We have new neighbors across the street, and the boys and I made these oatmeal raisin cookies to take to them as a welcome gift, but they almost didn't make it due to my three-year-old snatching some bites out of them. I caught him a couple times and he just looked at me with a big smile and said the cookies were delicious. I really need to figure out a better place for the wire racks when cooling baked goods, because he can easily reach them on the island.
The recipe from America's Test Kitchen uses a lot of old-fashioned oats and flavors the cookies with nutmeg instead of cinnamon. The nutmeg was nice, but I think I'm a died-in-the-wool fan of cinnamon oatmeal cookies. I do like how this recipe uses extra oats and cuts out some of the flour, which makes the cookies nice and chewy.
stand mixer with paddle attachment
2 half-sheet baking pans, lined with parchment paper
1-1/2 cups unbleached all-purpose flour
1/2 teaspoon baking powder
1/4 teaspoon salt
1/4 teaspoon ground nutmeg (or 1/2 teaspoon ground cinnamon)
16 tablespoons (2 sticks) unsalted butter, softened
1 cup packed light brown sugar
1 cup granulated sugar
3 cups old-fashioned oats
1-1/2 cups raisins
1. Preheat the oven to 325° F.
2. In the medium bowl, whisk together the flour, baking powder, salt, and nutmeg. Set aside.

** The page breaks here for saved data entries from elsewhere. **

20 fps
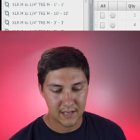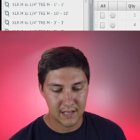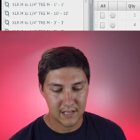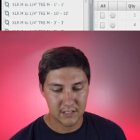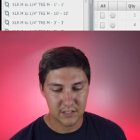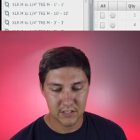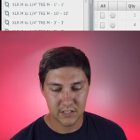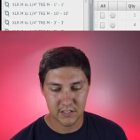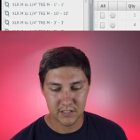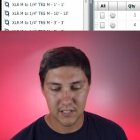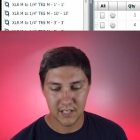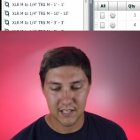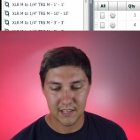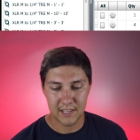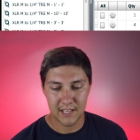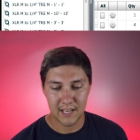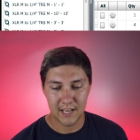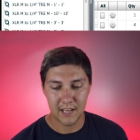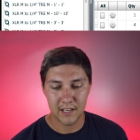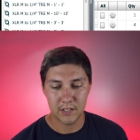And just like
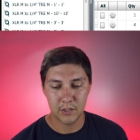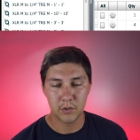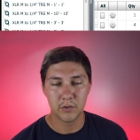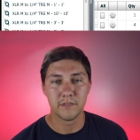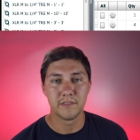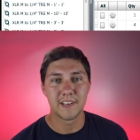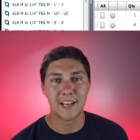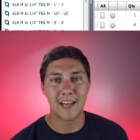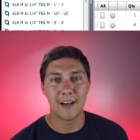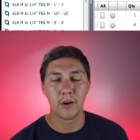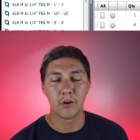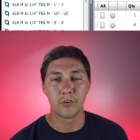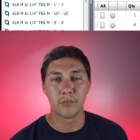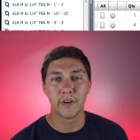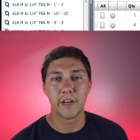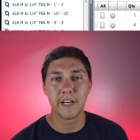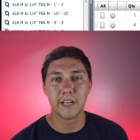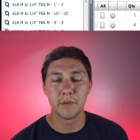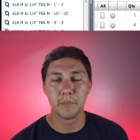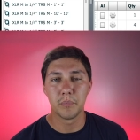that, you have now
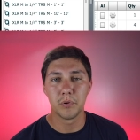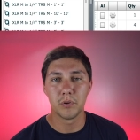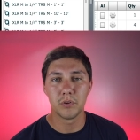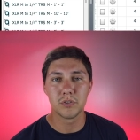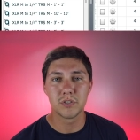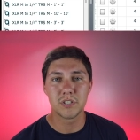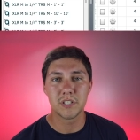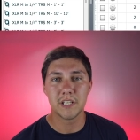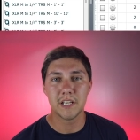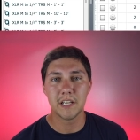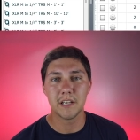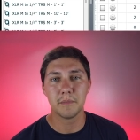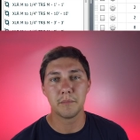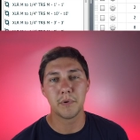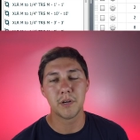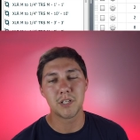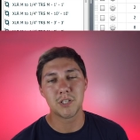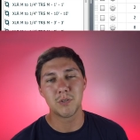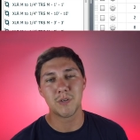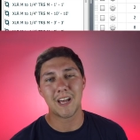created a pull sheet,
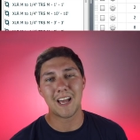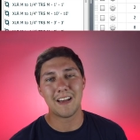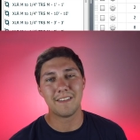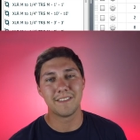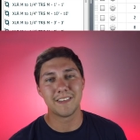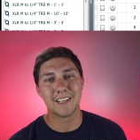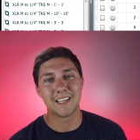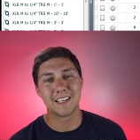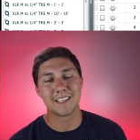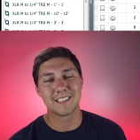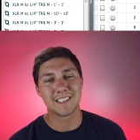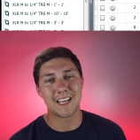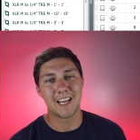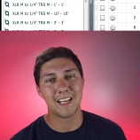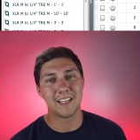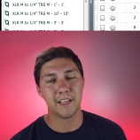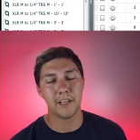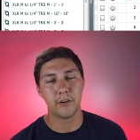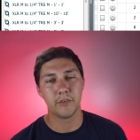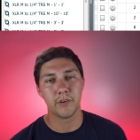but you haven't
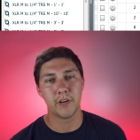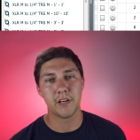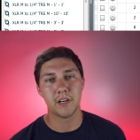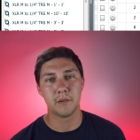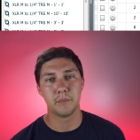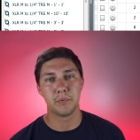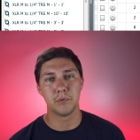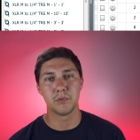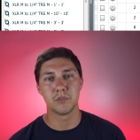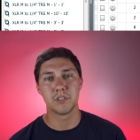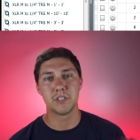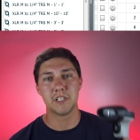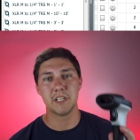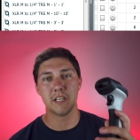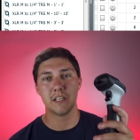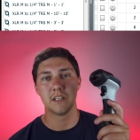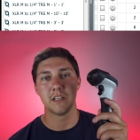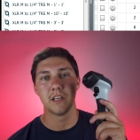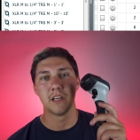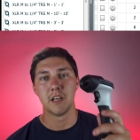exactly created a pull
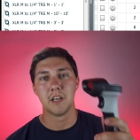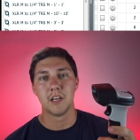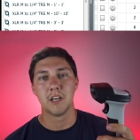sheet.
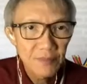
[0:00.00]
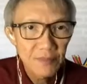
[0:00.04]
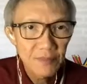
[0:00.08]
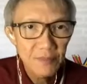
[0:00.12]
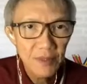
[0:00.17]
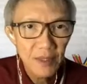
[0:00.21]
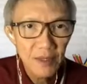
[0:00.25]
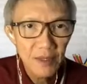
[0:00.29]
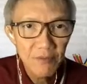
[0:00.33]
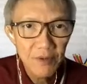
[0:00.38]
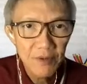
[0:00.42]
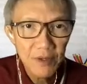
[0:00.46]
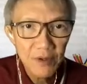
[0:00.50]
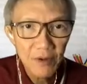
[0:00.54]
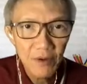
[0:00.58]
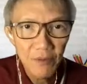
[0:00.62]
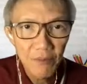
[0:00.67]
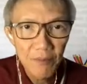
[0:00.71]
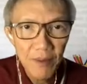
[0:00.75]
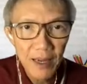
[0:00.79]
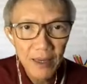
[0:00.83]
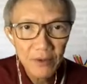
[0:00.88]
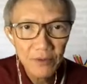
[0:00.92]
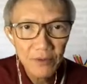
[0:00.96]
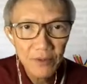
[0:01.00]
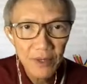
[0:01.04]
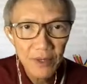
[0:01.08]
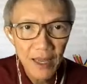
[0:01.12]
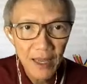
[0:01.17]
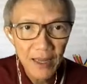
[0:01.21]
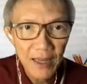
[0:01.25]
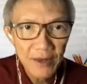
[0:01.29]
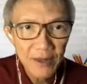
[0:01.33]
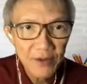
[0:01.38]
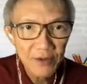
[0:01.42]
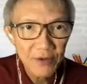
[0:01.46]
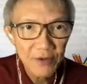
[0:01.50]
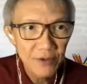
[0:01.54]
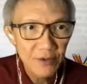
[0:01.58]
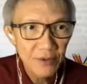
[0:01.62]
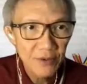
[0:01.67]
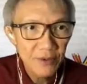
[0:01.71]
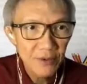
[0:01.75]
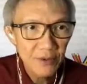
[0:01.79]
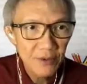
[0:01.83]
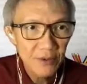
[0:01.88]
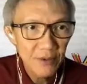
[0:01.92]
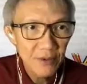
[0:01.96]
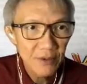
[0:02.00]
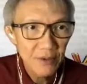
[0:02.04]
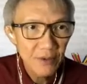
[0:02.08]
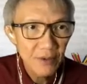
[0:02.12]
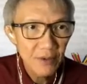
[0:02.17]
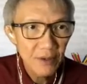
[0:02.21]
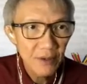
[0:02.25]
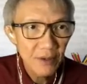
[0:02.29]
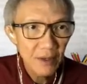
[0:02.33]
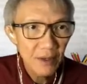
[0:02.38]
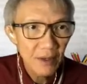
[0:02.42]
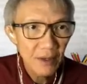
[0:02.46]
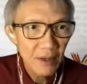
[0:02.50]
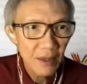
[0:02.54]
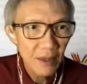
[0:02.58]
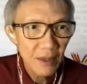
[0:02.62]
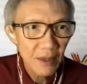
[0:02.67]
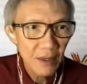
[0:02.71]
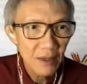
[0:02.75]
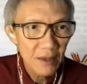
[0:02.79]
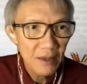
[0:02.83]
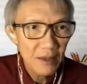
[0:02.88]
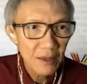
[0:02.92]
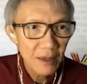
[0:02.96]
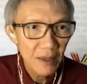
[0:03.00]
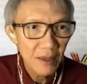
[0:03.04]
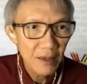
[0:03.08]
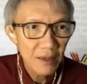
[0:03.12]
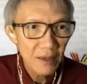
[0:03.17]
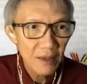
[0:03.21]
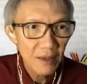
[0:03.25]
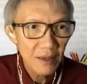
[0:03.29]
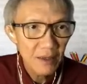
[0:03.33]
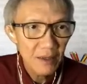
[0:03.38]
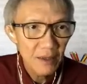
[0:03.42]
And we go back to the editor and then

3. In the bowl of the stand mixer, mix together the butter and sugars on medium speed until it is light and fluffy, about 5 minutes.
3. Add the eggs one at a time, mixing for about 30 seconds each time.
4. Slowly add the flour mixture while mixing on low, just until the ingredients are combined.
5. Stir in the oats and the raisins gently, just until combined. Make sure that the oats are evenly distributed throughout the dough, otherwise you'll have clumps of oats that don't hold together when baked.
6. Scoop a ball of dough and roll it in your hands, then drop on the baking sheet, spacing about 2 inches apart. Continue with the remaining dough. Dampen your fingers with water and lightly press down on the top of each dough ball, flattening it slightly.
7. Bake in the preheated oven for 22 to 25 minutes. The cookies should be golden, but the center should be soft and puffy. Allow the cookies to sit on the baking sheet for 10 minutes, then remove to a wire rack and cool.